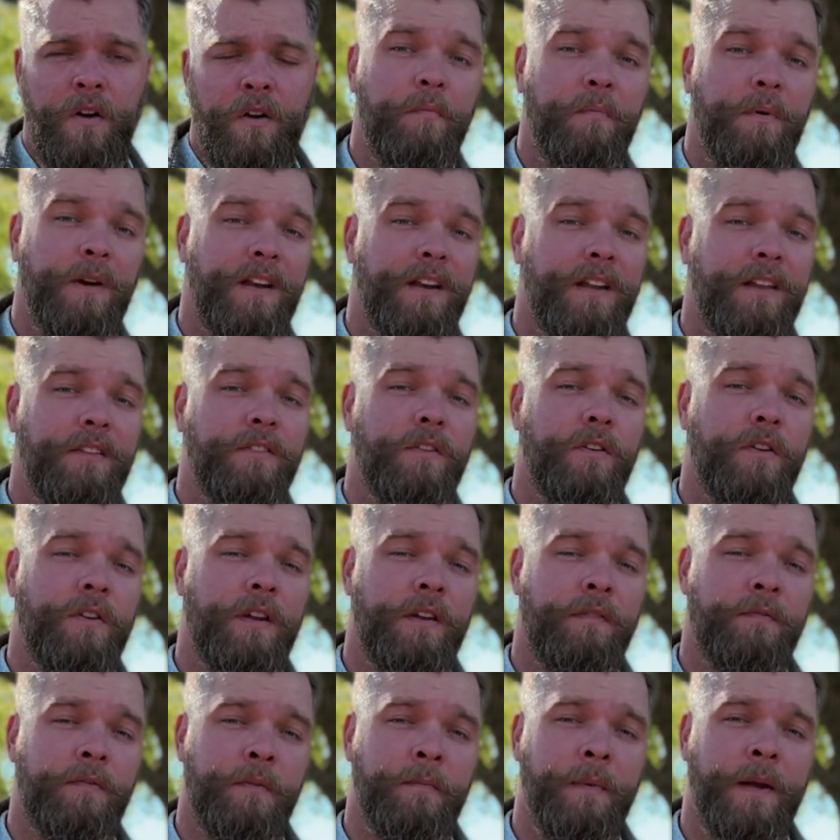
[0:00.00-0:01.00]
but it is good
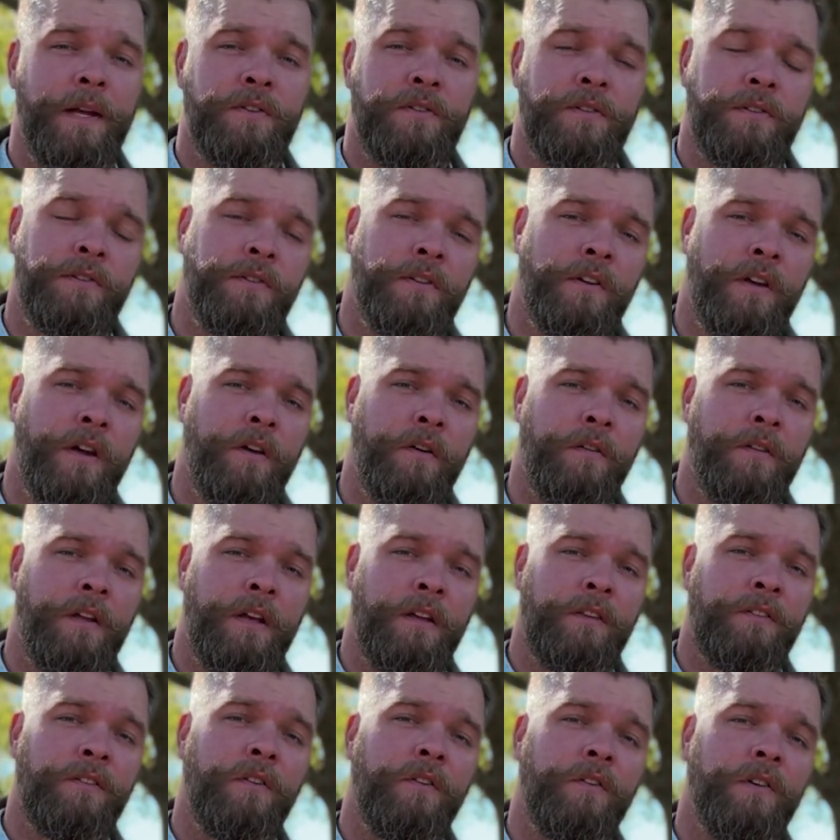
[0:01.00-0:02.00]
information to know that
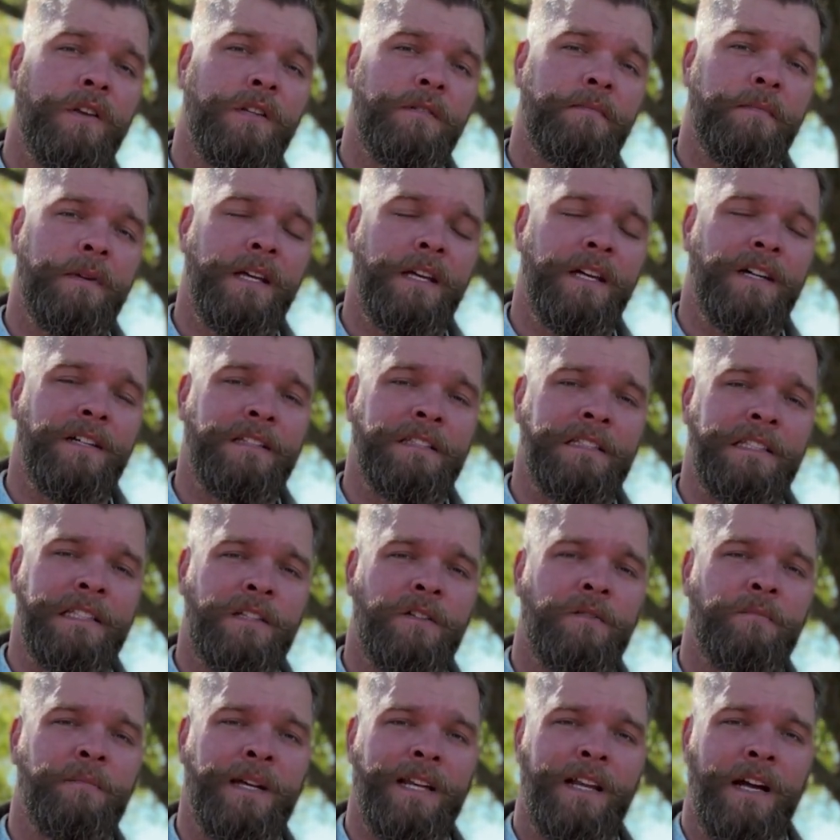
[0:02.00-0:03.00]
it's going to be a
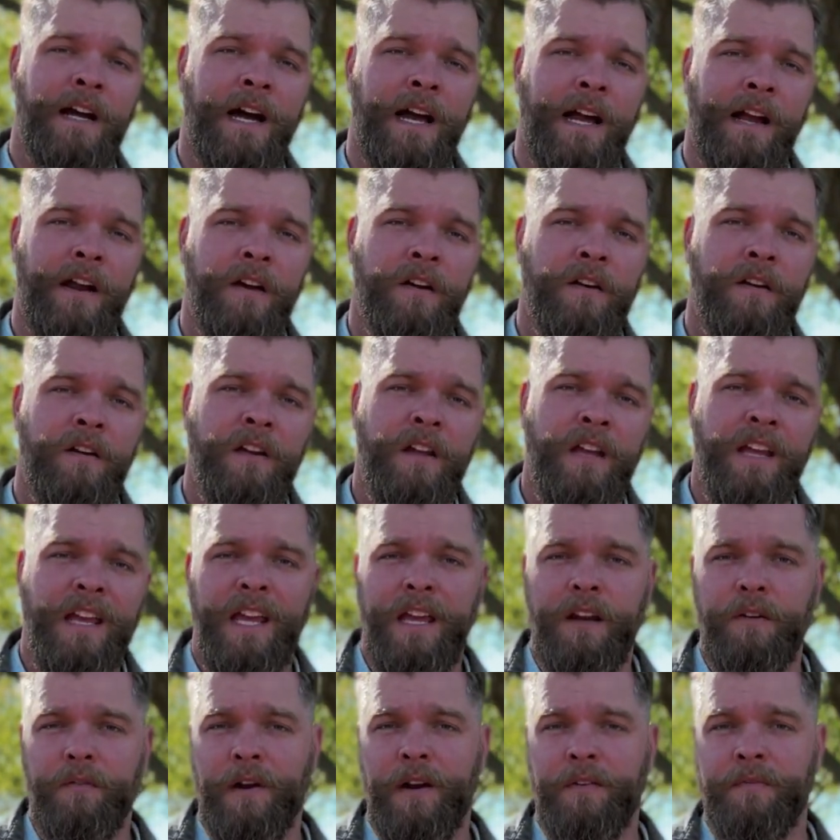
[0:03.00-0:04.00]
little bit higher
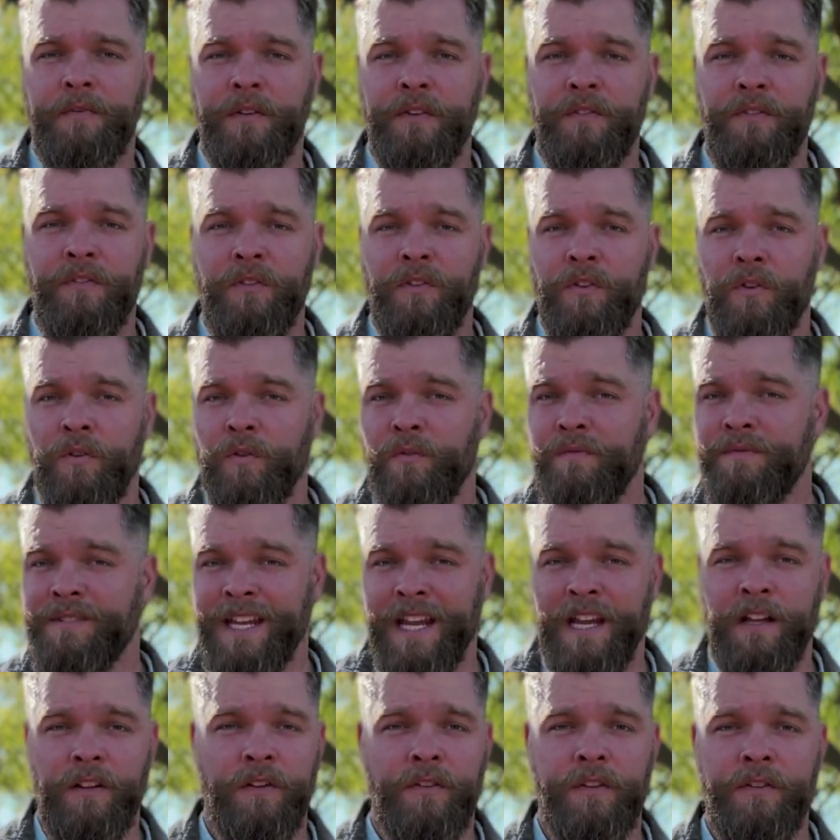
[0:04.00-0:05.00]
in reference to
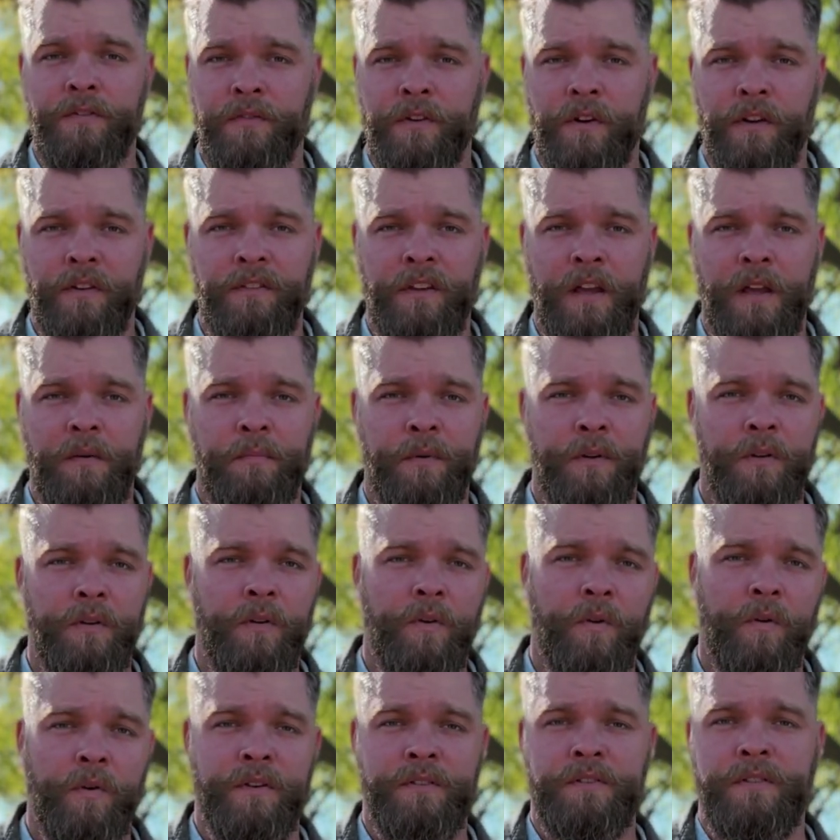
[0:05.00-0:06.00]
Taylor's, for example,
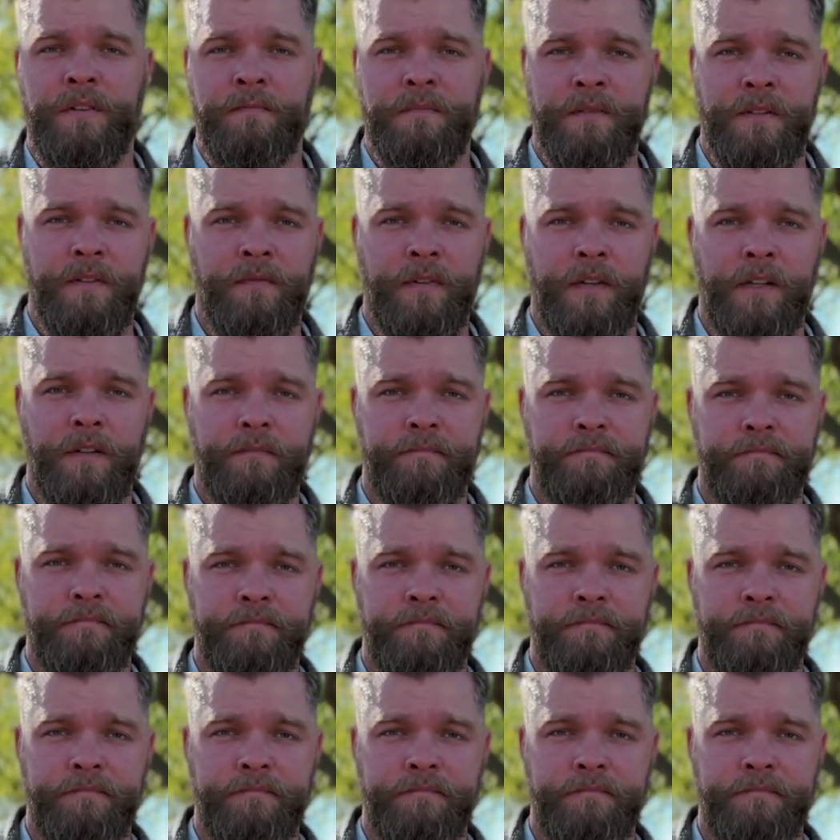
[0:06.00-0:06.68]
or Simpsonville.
● ● ● ● ●
== Work task ==
From the first line to the last, repeat the material exactly, but drop the pictures.

== Answer to this exercise ==
[0:00.00-0:01.00]
but it is good
[0:01.00-0:02.00]
information to know that
[0:02.00-0:03.00]
it's going to be a
[0:03.00-0:04.00]
little bit higher
[0:04.00-0:05.00]
in reference to
[0:05.00-0:06.00]
Taylor's, for example,
[0:06.00-0:06.68]
or Simpsonville.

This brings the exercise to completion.